Chapter 6 The Task Queue System

The Task Queue System maintains a list of outstanding analysis tasks in the database and is responsible for assigning tasks to analysis processes.

The database implementation is designed so that it can be utilised by either audioBlastAnalyse or in the future by an analysis package in another language (e.g. a Python analysis suite).

6.1 Database Implementation

The system is implemented as two tables in the database, tasks and tasks-progress. Tasks are assigned using the stored procedure get-tasks() for local files, or get-tasks-by-file() for web files. The get-tasks() procedure will assign n random tasks to the analysis process, whereas get-tasks-by-file() will return all outstanding tasks for a given file. The latter procedure removes the need for repeated downloads of the same file.

6.1.1 tasks table

The table tasks is a list of outstanding analysis tasks. It is populated automatically by triggers on the recordings and recordings-calcuated table. Analysis tasks are grouped into sections (recordings_calculated, sounscapes_minute and soundscpaes_second). The recordings-calculaed table has a TINYINT column for each of these, that is set to 1 once the task is completed.

6.1.2 tasks-progress table

The table tasks-progress is populated by the stored procedure get-tasks() when an analysis process requests outstanding tasks. It is used to prevent the same task being analysed to multiple analysis processes. Tasks from an unresponsive process (e.g. a process which has crashed) can be reassigned after an hour of inactivity by that process.

6.1.3 get-tasks() stored procedure

The stored procedure get-tasks(process_id, n, source) is used to assign n tasks to the analysis process process_id. Initially a call to _quickMaintain() is performed to deallocate time-expired tasks. It inserts n random unassigned tasks from the tasks table into the tasks-progress table along with the process_id and the current timestamp. It returns via a SELECT statement these tasks.

6.1.4 get-tasks-by-file() stored procedure

Initially a call to _quickMaintain() is performed to deallocate time-expired tasks. The stored procedure get-tasks(process_id, source) then assigns all outstanding tasks for a randomly chosen file to the analysis process process_id. It inserts these tasks from the tasks table into the tasks-progress table along with the process_id and the current timestamp. It returns via a SELECT statement these tasks.

6.1.5 delete-task() stored proecure

The stored procedure delete-task(process_id, source, id, task) marks a task as complete by deleting it from the tasks table. A trigger in the tasks table will delete the matching row from tasks-progress. The started time of any remaining tasks assigned to the same process_id in the tasks-progess table will be updated to the current time. A call is made to the stored procedure _quickMaintain() which will perform routine maintenance tasks, including removing any expired tasks in the tasks-progress table.
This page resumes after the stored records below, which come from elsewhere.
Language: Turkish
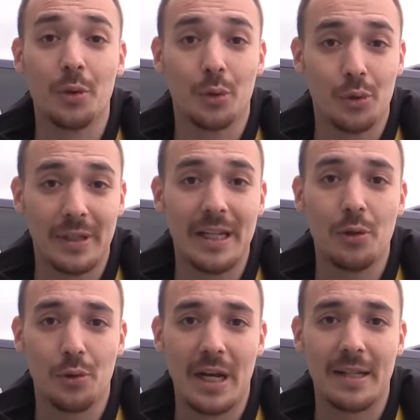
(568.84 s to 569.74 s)
32'ye
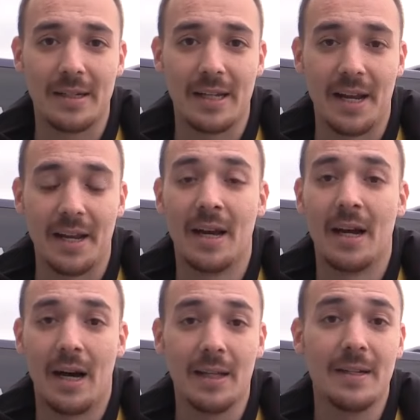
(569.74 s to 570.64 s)
yükseltirken
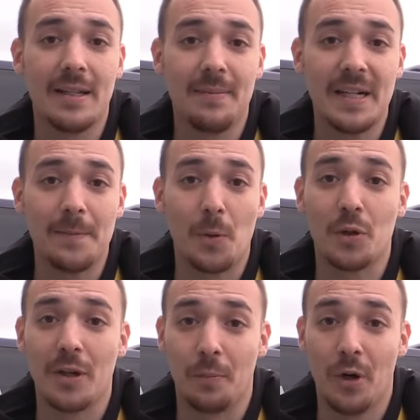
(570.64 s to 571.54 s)
Adana Demirspor
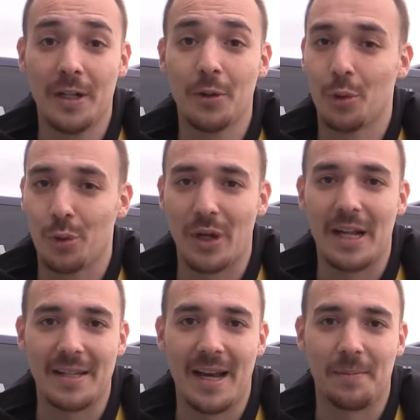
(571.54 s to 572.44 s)
ise puanını
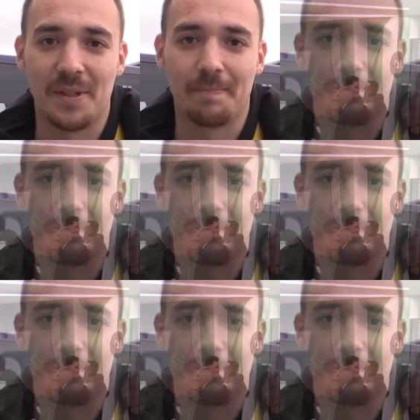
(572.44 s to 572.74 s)
36 yaptı.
6.2 audioBlastAnalyse Implementation

The analysis suite audioBlastAnalyse has several functions that implement this task queue in the R language.

All these functions require a database connector (db) as a parameter, and a unique process_id for the analysis process. In the majority of cases these functions will be called automatically from within a call to the main analyse() function, where the database connector will already be configured and a process identifier is automatically generated.

6.2.1 Legacy mode

On some older Linux operating systems the RMariaDB package and libraries it builds against have issues dealing with stored procedures. For the time being a legacy mode is provided that implements the stored procedures as a sequence of queries. Setting legacy=TRUE as a parameter to either of the fetch queries will activate this mode.

6.2.2 Getting tasks

The get-tasks() stored procedure is accessed by using fetchDownloadableRecordings(), and get-tasks-by-file() by using fetchDownloadableRecordings().

fetchDownloadableRecordings(db, source, process_id, legacy=FALSE)
fetchUnanalysedRecordings(db, source, process_id, legacy=FALSE)

6.2.3 Removing completed tasks

deleteToDo(db, source, id, task, process_id)